University President John T. Casteen III; donors David Harrison, along with members of his family, and Albert H. Small; and University Librarian Karin Wittenborg will give remarks. The ceremony will begin at 10:30 a.m. in front of Alderman Library. Please arrive early to set up equipment. The event will take place under a tent and will be held rain or shine. Reporters are also invited to attend a reception at 10:00 a.m. in Jefferson Hall on the West Range.

Project Background

David A. Harrison III of Hopewell, VA pledged $10 million to the University of Virginia Library to establish the Mary and David Harrison Institute for American History, Literature, and Culture. Mr. Harrison, who graduated from the University's College of Arts & Sciences in 1939 and from the Law School in 1941, is on the U.Va. capital campaign executive committee and has been one of the campaign's most generous participants.

The Harrison Institute will encompass a spacious exhibition gallery, study areas for visiting scholars, and a seminar room for lectures and classes. It will be housed in a new 70,000-square-foot facility that also will contain the Albert H. Small Special Collections Library, funded in part with a donation by U.Va. alumnus and former Board of Visitors member Albert H. Small of Washington, DC. Mr. Small, who graduated from the School of Engineering and Applied Science in 1946 with a bachelor's degree in chemical engineering, has also donated to the Library his collection of letters and documents related to the Declaration of Independence.

Located a short distance from the University's Jeffersonian buildings, the institute and its exhibitions are expected to attract many of the tens of thousands of visitors who tour the University each year. It will offer comfortable work areas for the thousands of scholars who annually conduct research in the special collections. The Harrison Institute will display examples from the wealth of Americana in the University Library. These holdings include such rare items as original editions of accounts by early explorers, among them Amerigo Vespucci and Captain John Smith; the first Bible published in the New World, written in Algonquin for the "propagation of the Gospel amongst the Indians in New England"; plantation records of early Virginia families; and one of 25 copies from the first printing of the Declaration of Independence. The University's Tracy McGregor Library is prized for its holdings in American history, and the Clifton Waller Barrett Library is considered the world's preeminent collection of American literature.

To complement the books, documents, and manuscripts on display, the institute will mount exhibitions of artifacts from archaeological excavations in Virginia, including those conducted at Flowerdew Hundred, the historic James River plantation owned by David Harrison.

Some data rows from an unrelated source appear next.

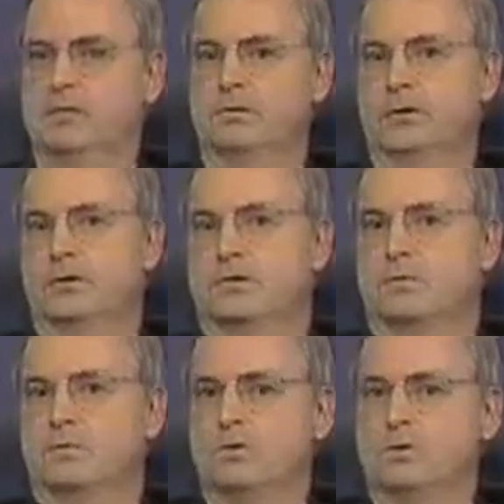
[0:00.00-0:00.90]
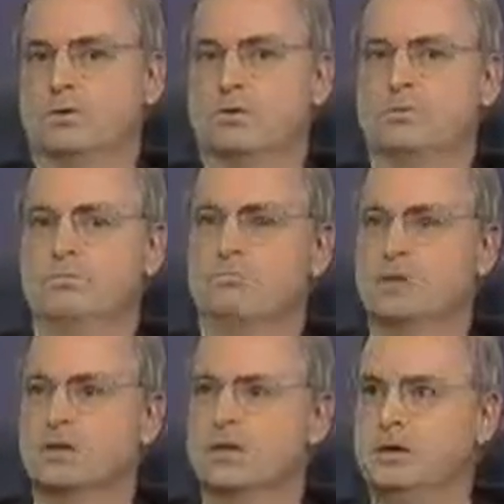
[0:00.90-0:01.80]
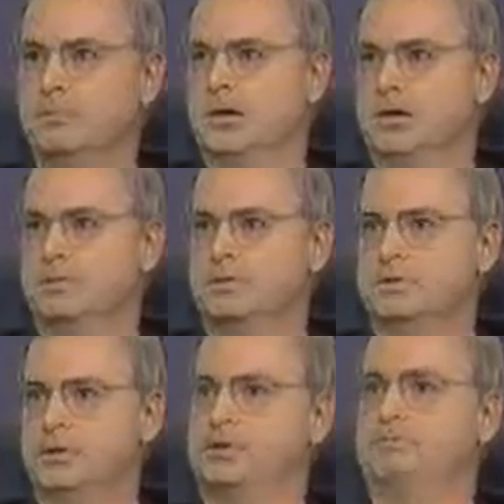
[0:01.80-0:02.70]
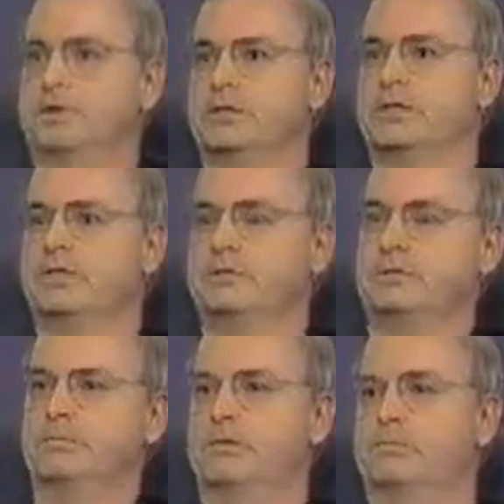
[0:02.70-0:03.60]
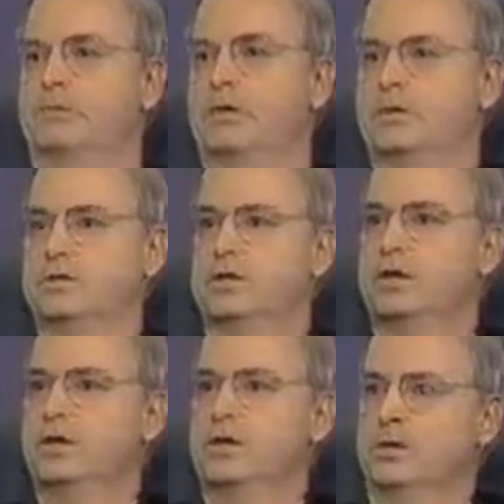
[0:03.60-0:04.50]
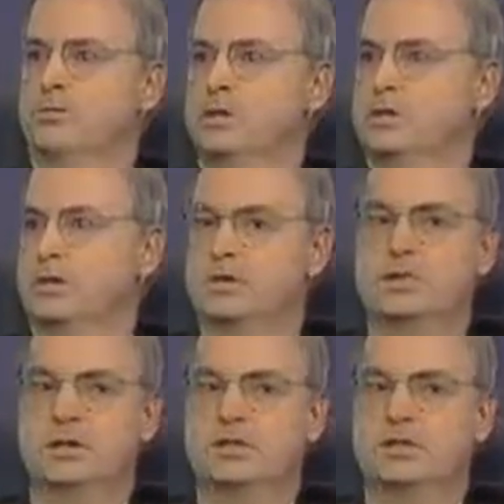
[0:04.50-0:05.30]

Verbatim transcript: whereas a woman who merely becomes the vice president of some corporation or president,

The donations from Harrison and Small allow the University to go forward with construction of the $26 million library complex, which is being financed with a combination of state support and private contributions. The University will continue to seek philanthropic support for the Harrison Institute's programs and exhibitions and for the continued development of the special collections.

Hartman-Cox Architects designed the building, ornamented with Tuscan columns, arched windows and other neo-classical details to blend with the Jeffersonian style of neighboring structures. It will be built on the site now occupied by Miller Hall, which will be removed. The University's undergraduate admissions office, currently housed in Miller Hall, will move next door to a newly renovated Peabody Hall.